## What is expected
Your task is to retype, exactly and without pictures, the line holding "[00:06:11.80 to 00:06:12.86]" and each line that follows it to the end of the entries.
==== Data for review ====
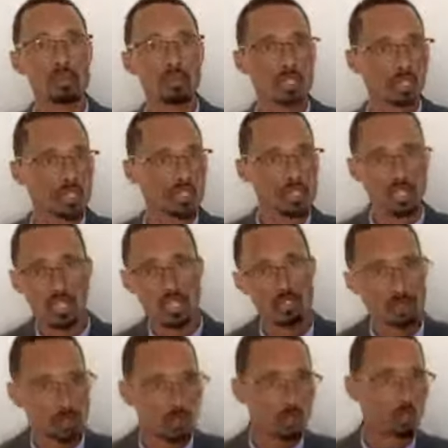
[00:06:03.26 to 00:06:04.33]
people share a
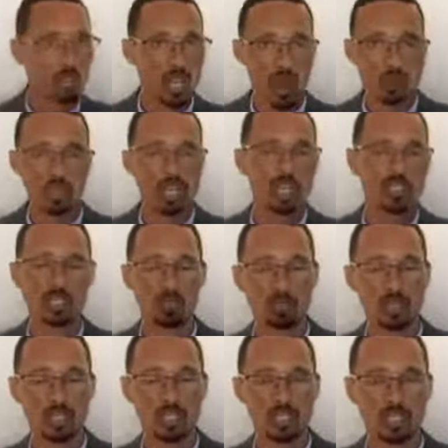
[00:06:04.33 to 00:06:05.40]
dream of becoming
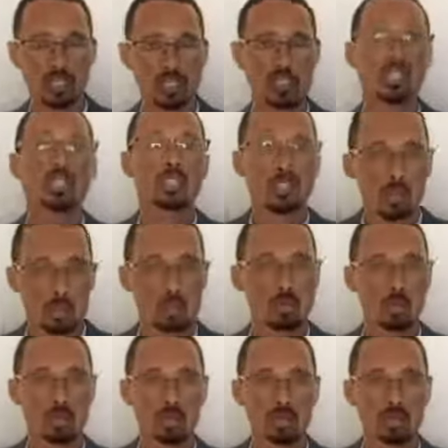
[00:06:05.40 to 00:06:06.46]
entrepreneurs. This
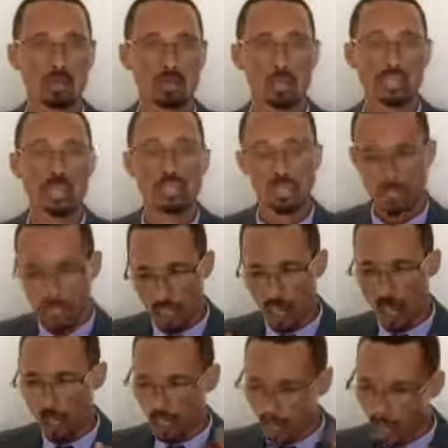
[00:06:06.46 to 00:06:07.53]
shows there
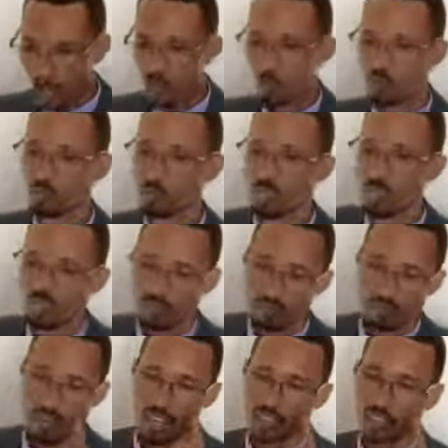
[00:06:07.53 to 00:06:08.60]
are a lot of
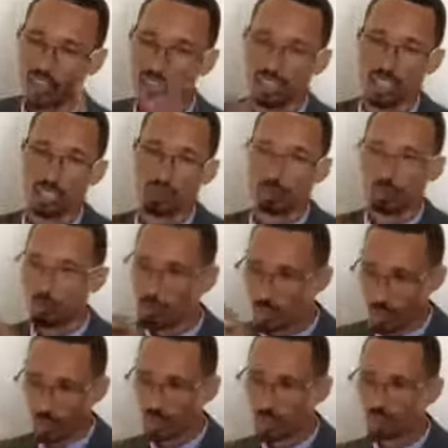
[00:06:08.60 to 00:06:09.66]
factors that
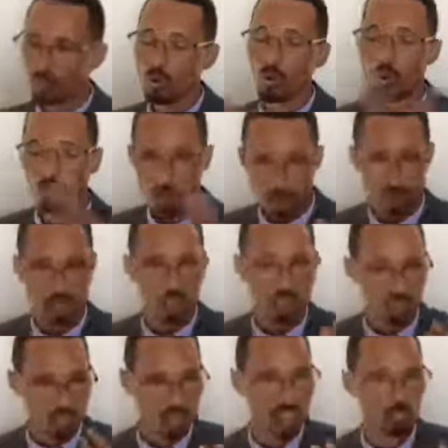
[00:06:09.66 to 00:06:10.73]
push
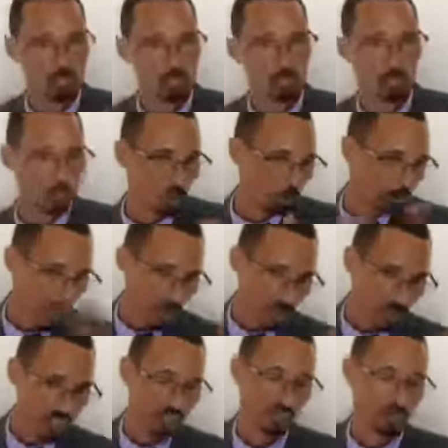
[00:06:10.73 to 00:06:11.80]
ordinary people to
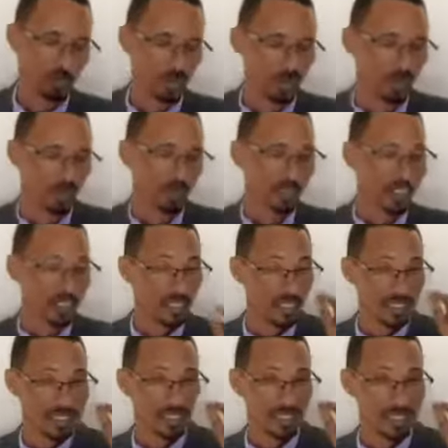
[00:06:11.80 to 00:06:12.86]
become entrepreneurs.
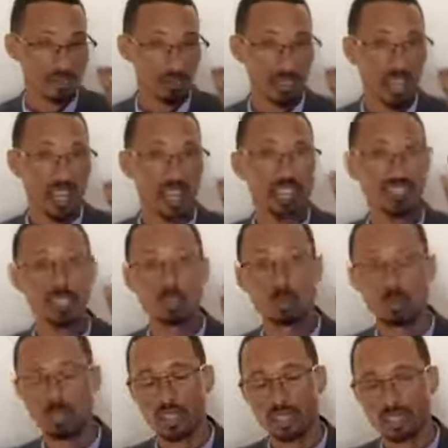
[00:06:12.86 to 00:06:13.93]
The reason behind is
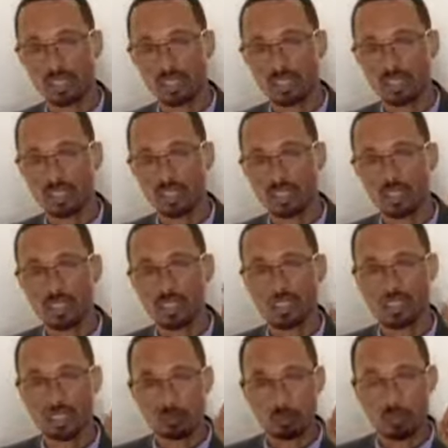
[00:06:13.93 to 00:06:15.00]
two factors:
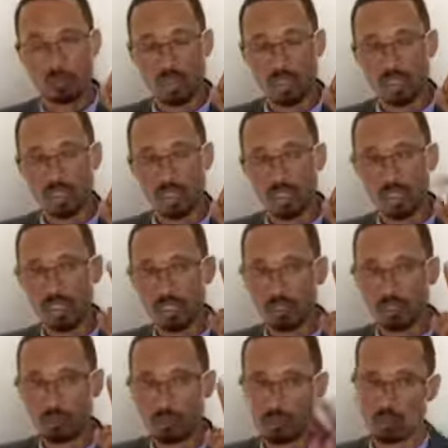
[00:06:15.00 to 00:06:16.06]
pull factor
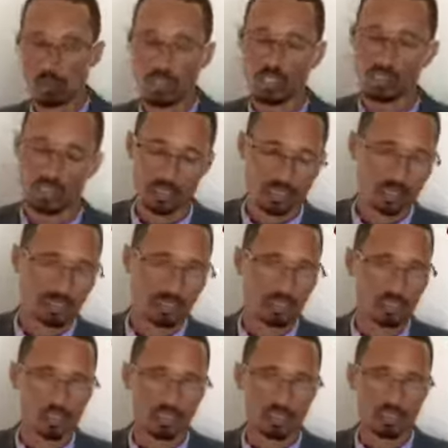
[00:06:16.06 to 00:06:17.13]
and push
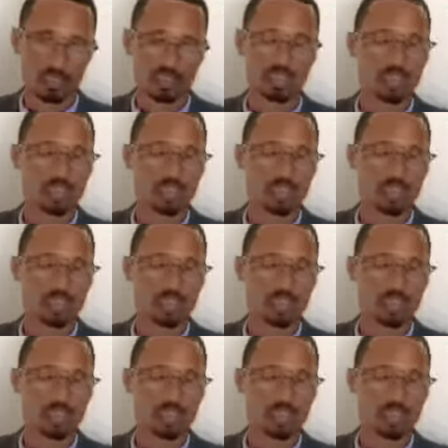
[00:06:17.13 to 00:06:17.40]
factor.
====
## Exercise result
[00:06:11.80 to 00:06:12.86]
become entrepreneurs.
[00:06:12.86 to 00:06:13.93]
The reason behind is
[00:06:13.93 to 00:06:15.00]
two factors:
[00:06:15.00 to 00:06:16.06]
pull factor
[00:06:16.06 to 00:06:17.13]
and push
[00:06:17.13 to 00:06:17.40]
factor.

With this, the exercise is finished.